Con il vaccino di Johnson & Johnson abbiamo una quarta soluzione contro la pandemia Covid. Il vaccino, autorizzato dall’Agenzia europea per i medicinali (Ema) e dall’Agenzia italiana del farmaco (Aifa) può permetterci di accelerare la campagna vaccinale, anche alla luce del fatto che è monodose. Questa è la prima grande novità. Già impiegato da qualche settimana negli Stati Uniti, ha evidenziato un’efficacia del 72% in Usa, mentre in Sudafrica si è fermato al 64% forse a causa della variante ritenuta più contagiosa. Ma ha una efficacia quasi totale nel prevenire casi gravi di Covid. Come funziona? Non è basato su Rna messaggero come Pfizer-BioNTech e Moderna, ma usa un virus (Adenovirus 26 o Ad26) che è innocuo per il nostro organismo, a cui causano sintomi simili a quelli del raffreddore. I ricercatori lo hanno modificato per fare in modo che entri nelle cellule, ma senza replicarsi o causare una malattia.
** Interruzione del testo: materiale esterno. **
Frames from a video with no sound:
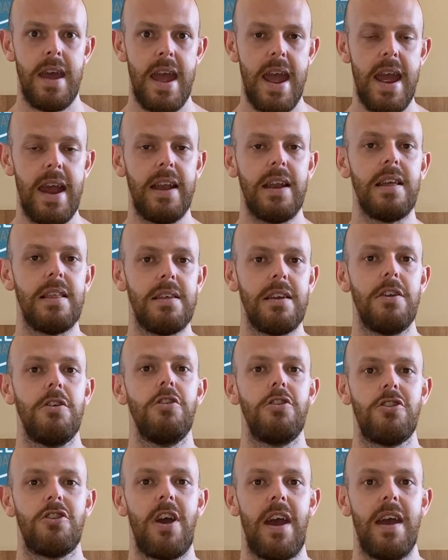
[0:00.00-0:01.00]
Anything you
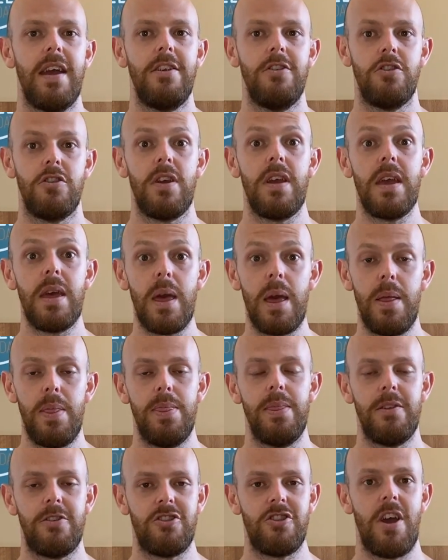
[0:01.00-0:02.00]
change in
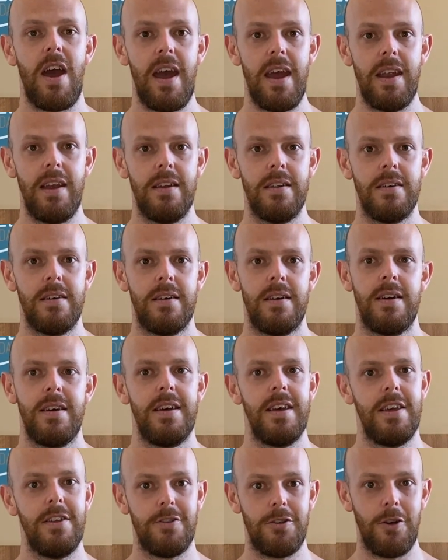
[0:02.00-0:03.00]
the chain
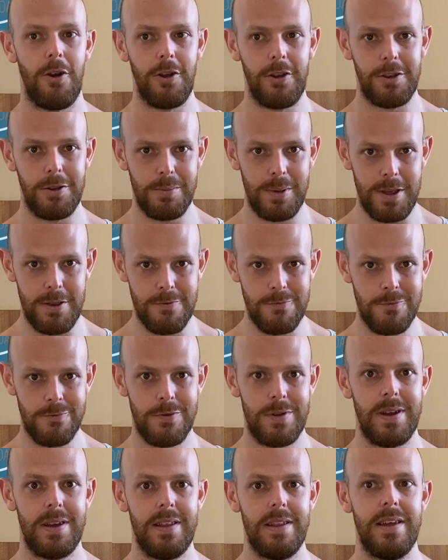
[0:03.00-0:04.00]
is going to be
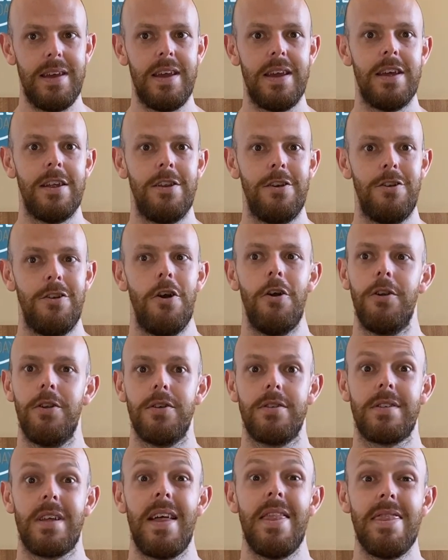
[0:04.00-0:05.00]
really
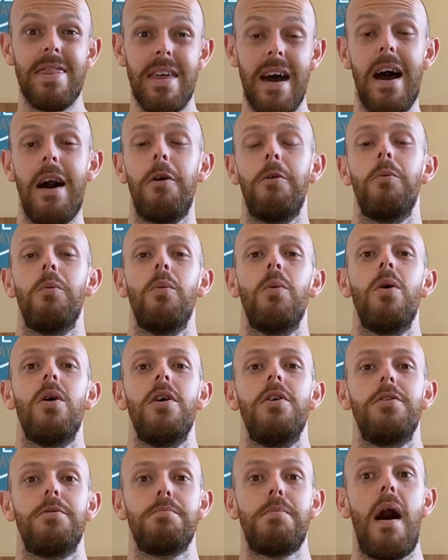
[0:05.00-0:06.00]
noticed. And that
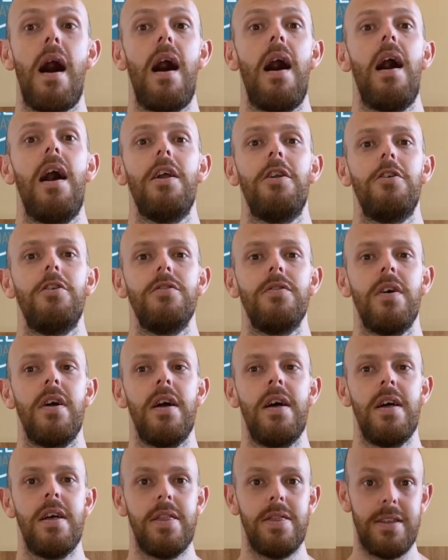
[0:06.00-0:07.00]
was part of
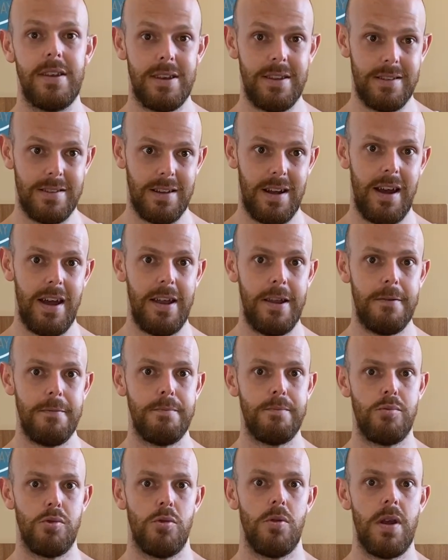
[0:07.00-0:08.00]
the
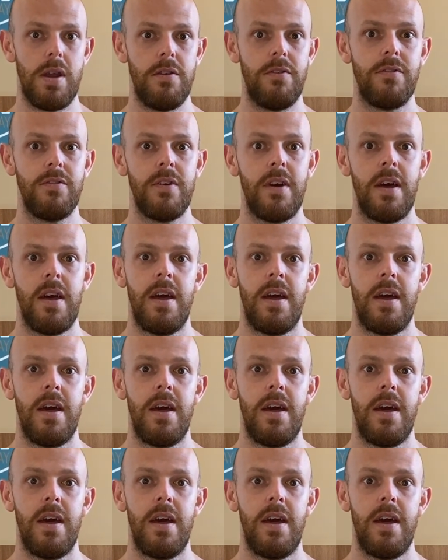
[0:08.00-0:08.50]
design brief.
All’interno dell’adenovirus però c’è anche il materiale genetico con le istruzioni per produrre la proteina Spike che il coronavirus usa per legarsi alle cellule e replicarsi, causando il Covid. Dunque, ricostruisce Il Post, quando il vaccino viene inoculato, l’adenovirus modificato si lega ad alcuni tipi di cellule e iniettano il loro Dna. Le cellule leggono le informazioni e copiata in una molecola, mRna.
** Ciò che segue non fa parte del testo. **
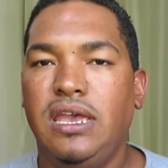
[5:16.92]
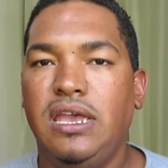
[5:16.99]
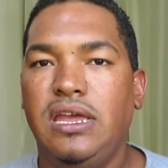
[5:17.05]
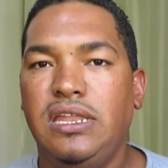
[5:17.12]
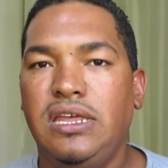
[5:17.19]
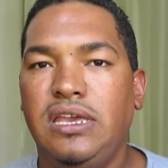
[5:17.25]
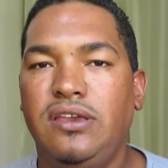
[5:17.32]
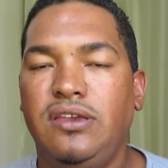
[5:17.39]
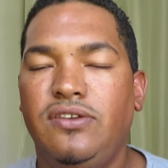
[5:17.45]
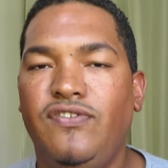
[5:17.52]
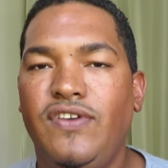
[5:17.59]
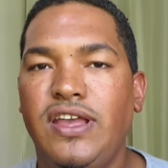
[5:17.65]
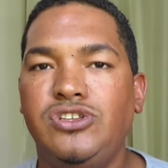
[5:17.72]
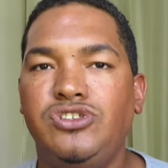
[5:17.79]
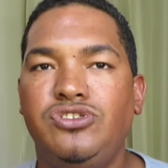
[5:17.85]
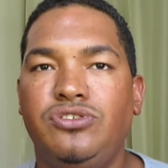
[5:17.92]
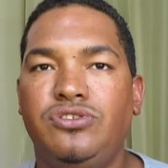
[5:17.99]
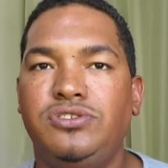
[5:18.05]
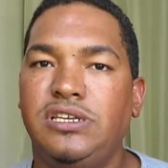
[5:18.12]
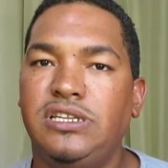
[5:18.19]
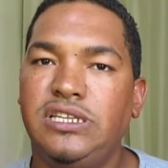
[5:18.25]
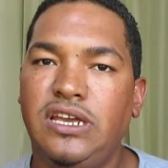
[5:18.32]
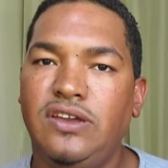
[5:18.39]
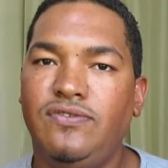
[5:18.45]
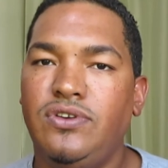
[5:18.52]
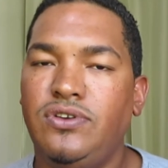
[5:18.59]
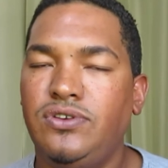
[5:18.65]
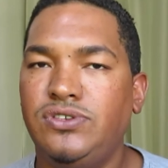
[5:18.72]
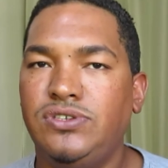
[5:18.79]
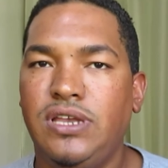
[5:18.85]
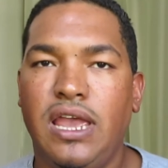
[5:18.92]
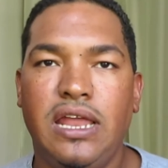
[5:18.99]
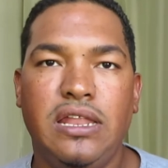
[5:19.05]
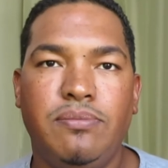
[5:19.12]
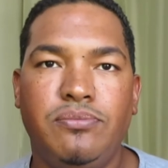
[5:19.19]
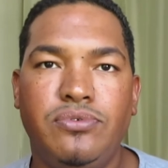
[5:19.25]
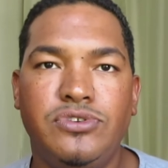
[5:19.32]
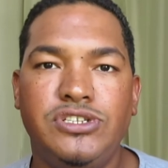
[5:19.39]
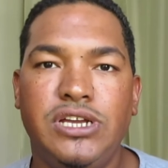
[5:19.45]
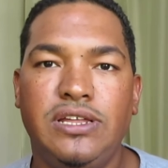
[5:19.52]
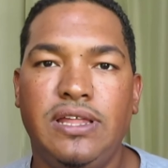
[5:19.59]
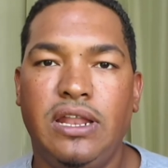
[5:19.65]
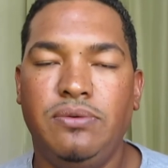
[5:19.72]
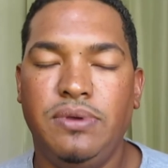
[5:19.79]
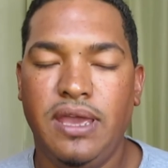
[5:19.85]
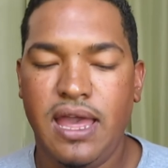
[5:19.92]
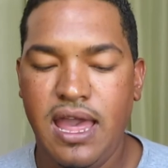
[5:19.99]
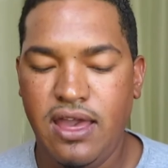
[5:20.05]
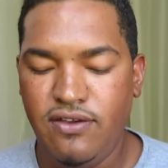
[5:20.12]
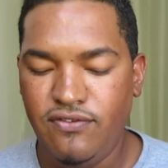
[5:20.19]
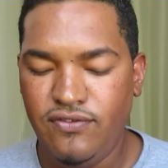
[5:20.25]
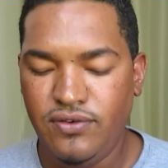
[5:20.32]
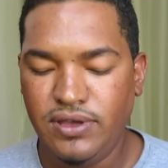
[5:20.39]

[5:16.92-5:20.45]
any ventures, endeavors, any project that we have.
VACCINO JOHNSON & JOHNSON VS COVID: IL MECCANISMO

L’mRna si allontana dal nucleo e viene intercettato dai ribosomi che usano le istruzioni per costruire le proteine Spike. Quindi, il vaccino Johnson & Johnson, come riportato da Il Post, fa in modo che le cellule agiscano come delle piccole fabbriche per produrre questo pezzo di coronavirus. Le proteine raggiungono la superficie della cellula, il sistema immunitario le dona e quindi si attiva. La cellulare che era stata indotta a produrre queste proteine muore al termine del suo ciclo vitale. In questa fase le proteine Spile entrano in contatto con la “cellula presentante l’antigene”, notate dai linfociti T helper che mettono in allerta altre cellule immunitarie, come i linfociti B, che producono gli anticorpi per contrastare la proteina. Quindi, quando si entra davvero in contatto col coronavirus, il sistema immunitario ha gli strumenti per riconoscere la proteina Spike e difendersi. I linfociti T helper, infatti, allertano anche i linfociti T citotossici, che distruggono le cellule del virus. Quel che non sappiamo è per quanto tempo il sistema immunitario mantenga una memoria di quanto imparato con il vaccino.